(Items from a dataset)
------------------------------------------------------------------------

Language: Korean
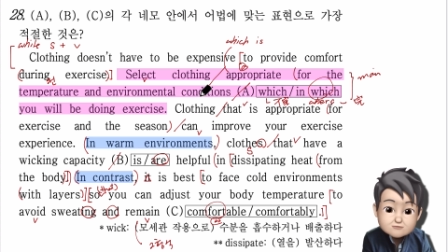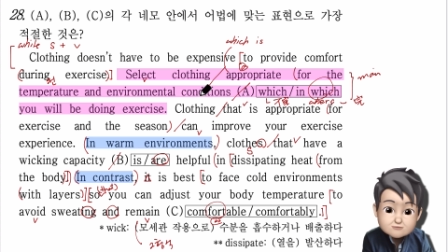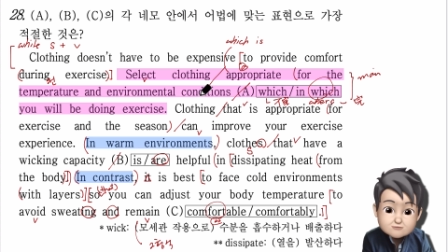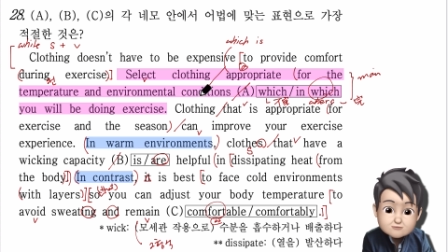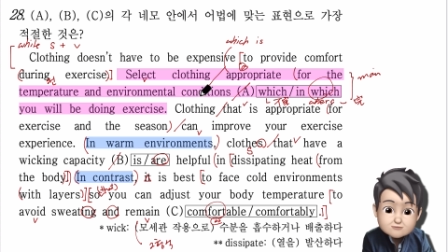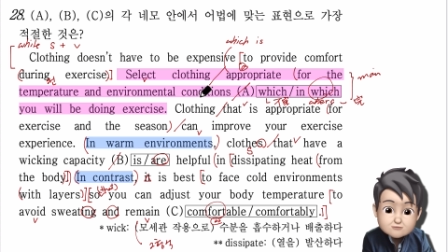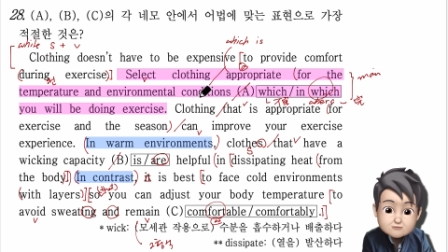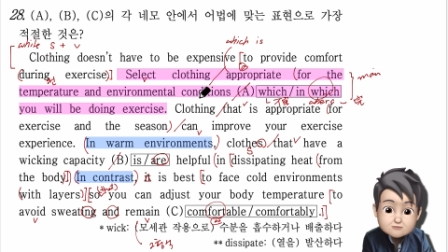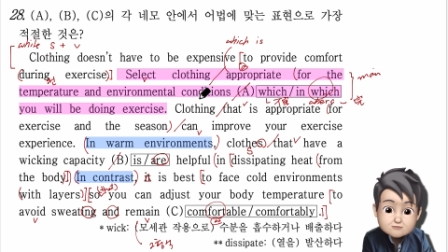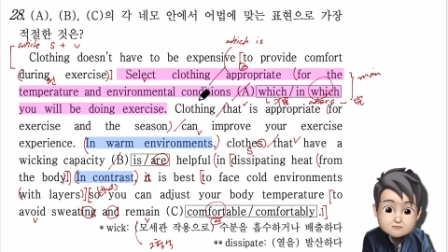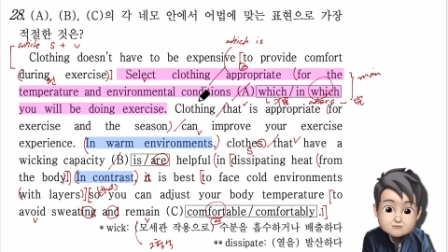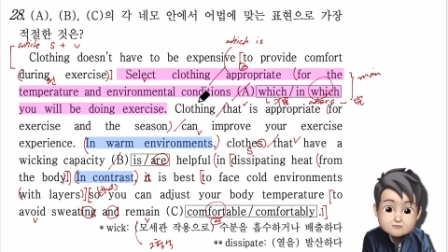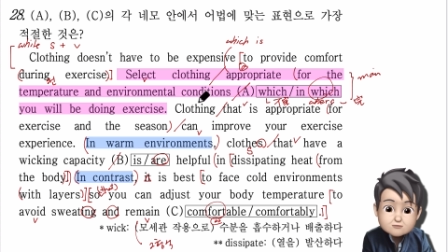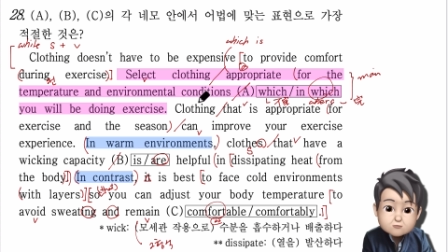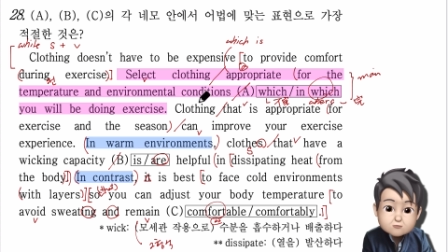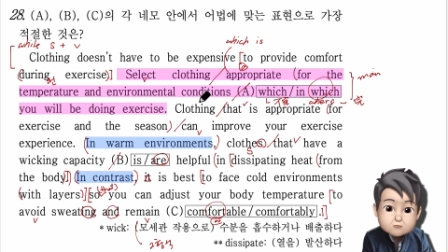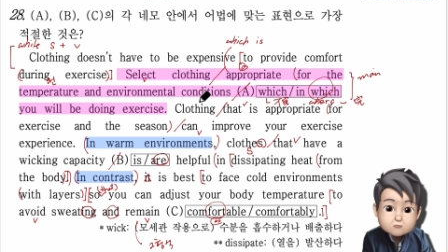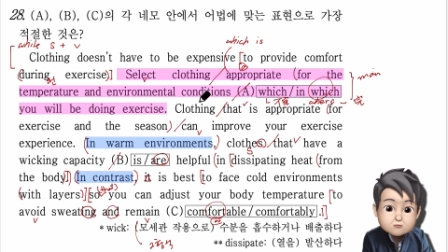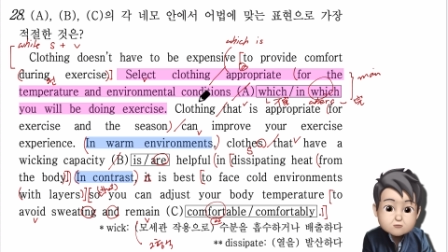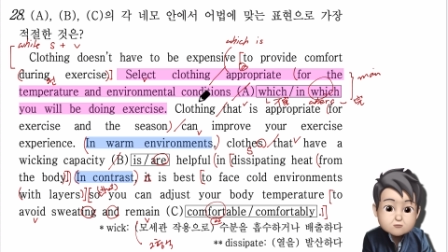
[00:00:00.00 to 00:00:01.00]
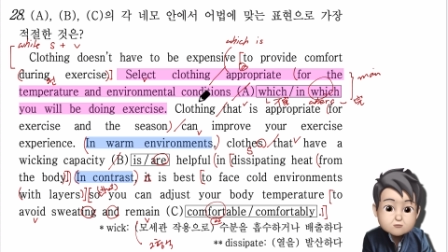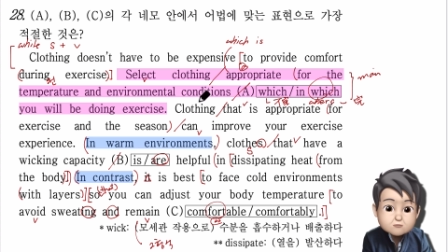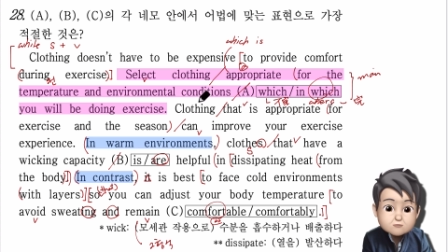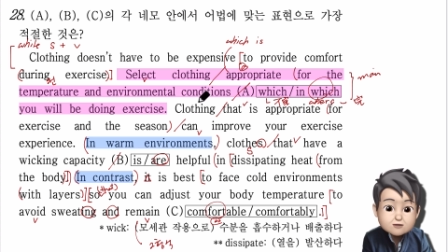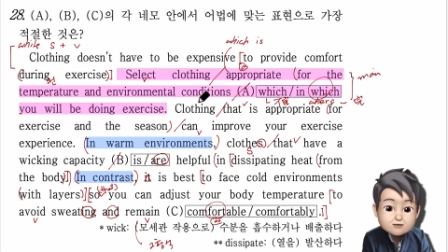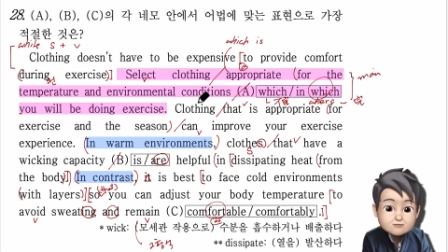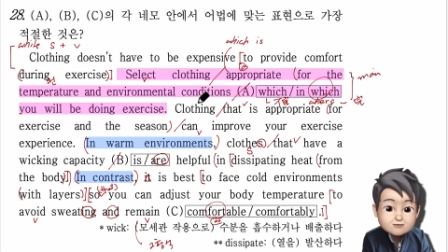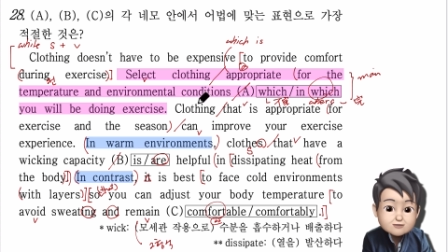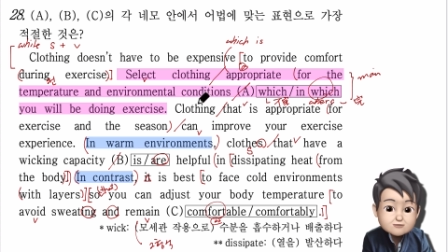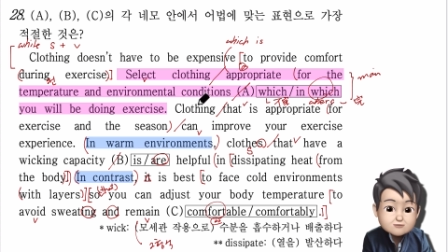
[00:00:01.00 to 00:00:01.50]
어? 온도와
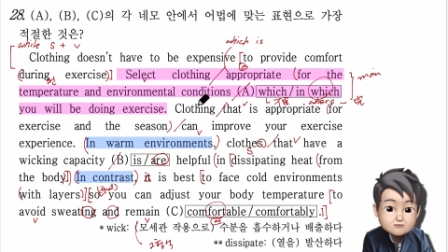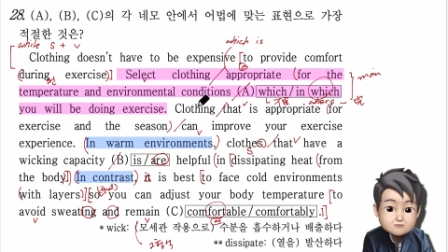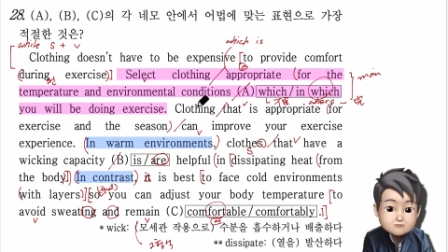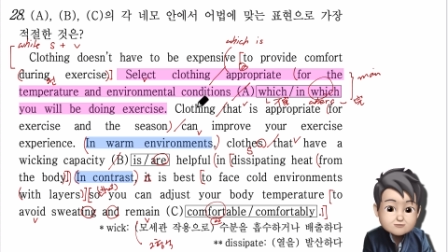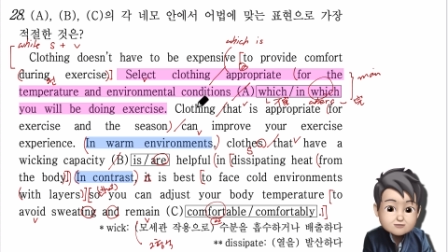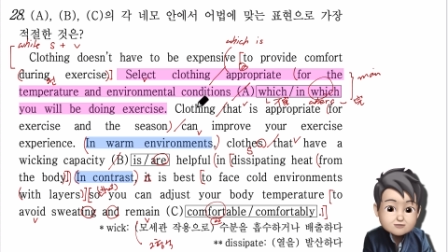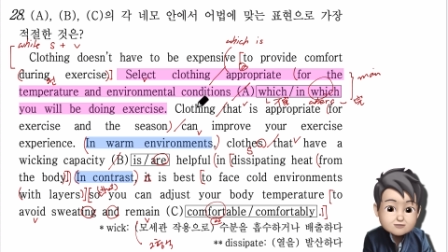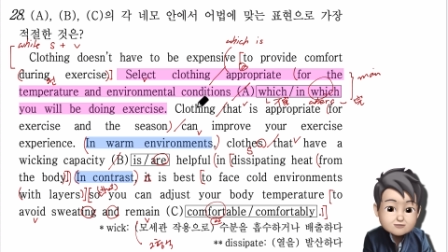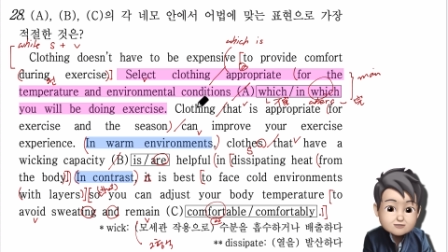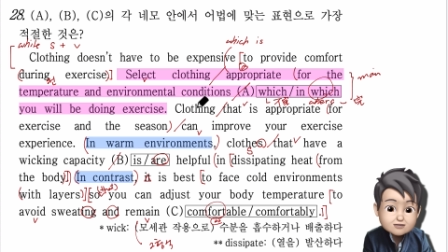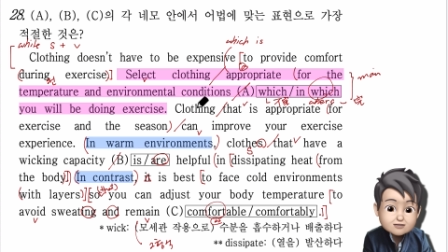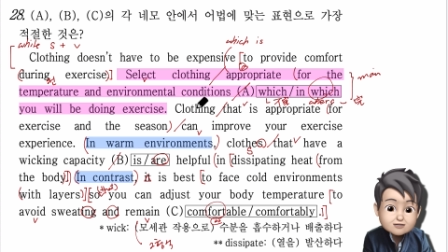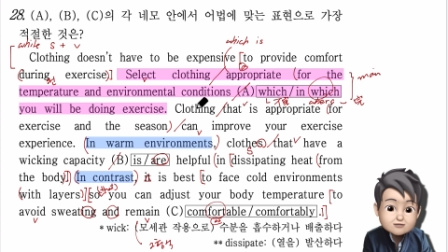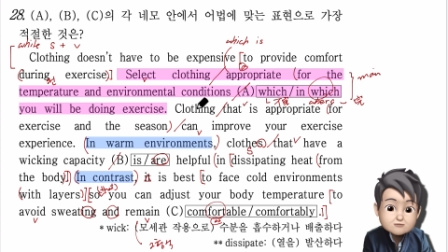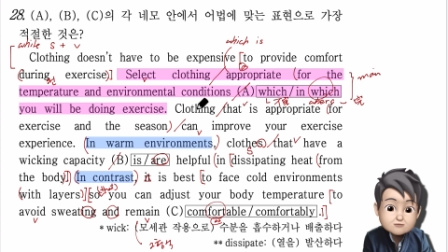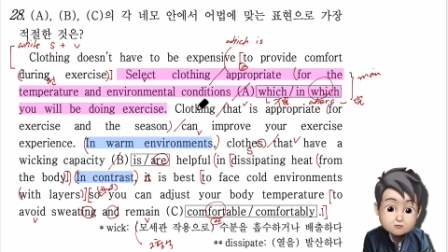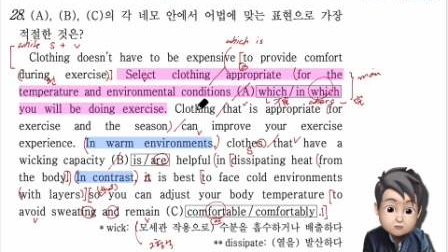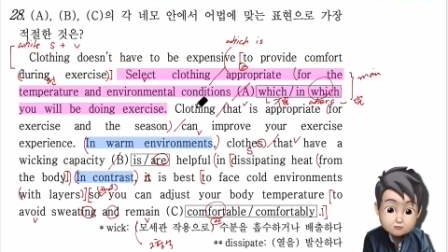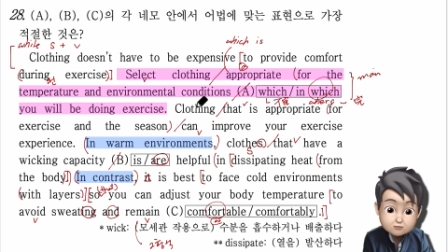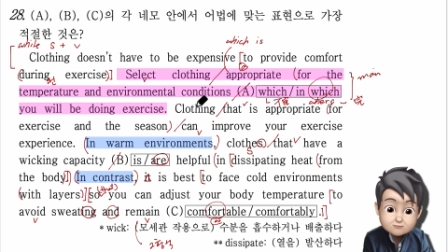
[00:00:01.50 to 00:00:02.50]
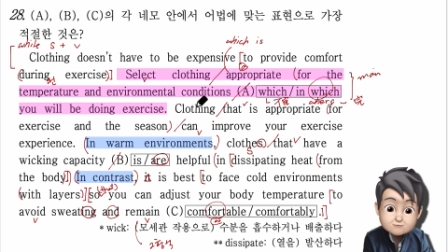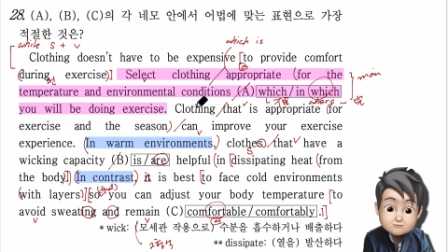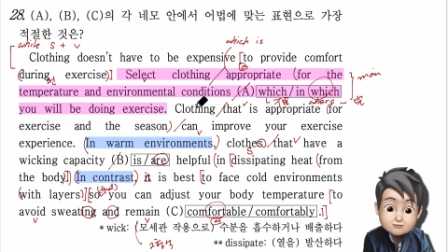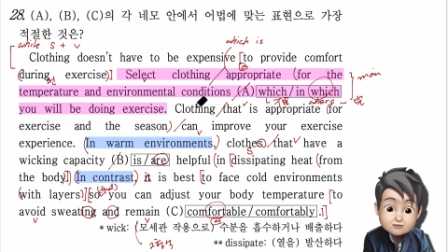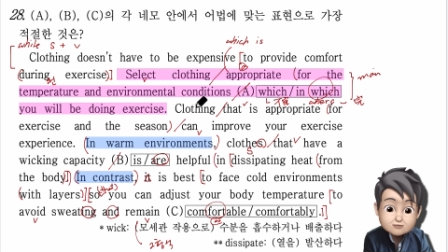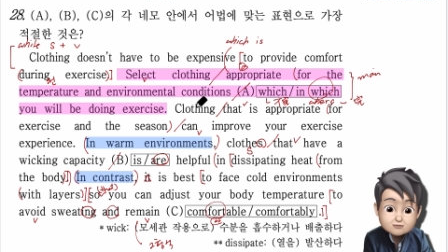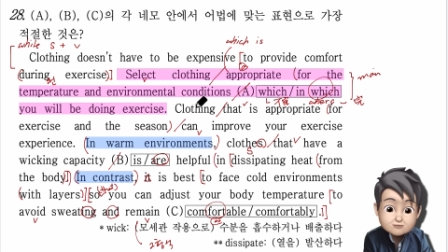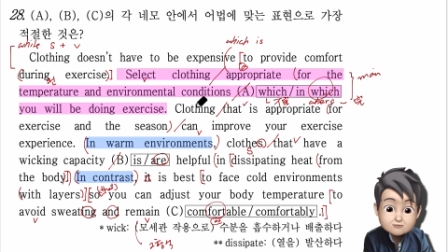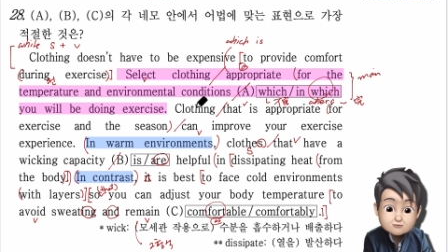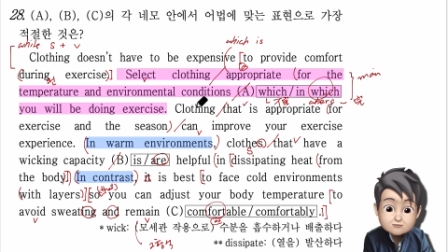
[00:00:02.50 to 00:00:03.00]
환경 상태에
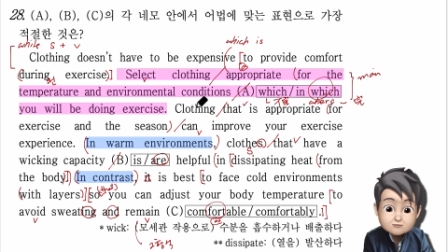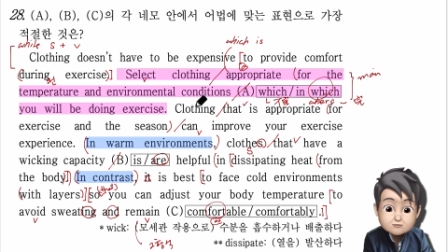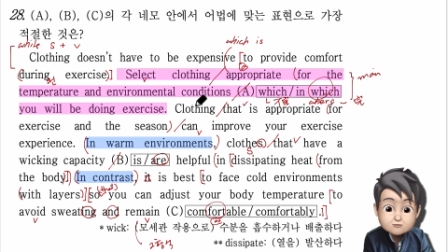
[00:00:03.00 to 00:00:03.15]
적합한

------------------------------------------------------------------------

#### Task description
The range to copy runs from the line with "[00:00:01.50 to 00:00:02.50]" to the last line of the entries, both included; copy it exactly and leave out the pictures.

#### Answer space
[00:00:01.50 to 00:00:02.50]
[00:00:02.50 to 00:00:03.00]
환경 상태에
[00:00:03.00 to 00:00:03.15]
적합한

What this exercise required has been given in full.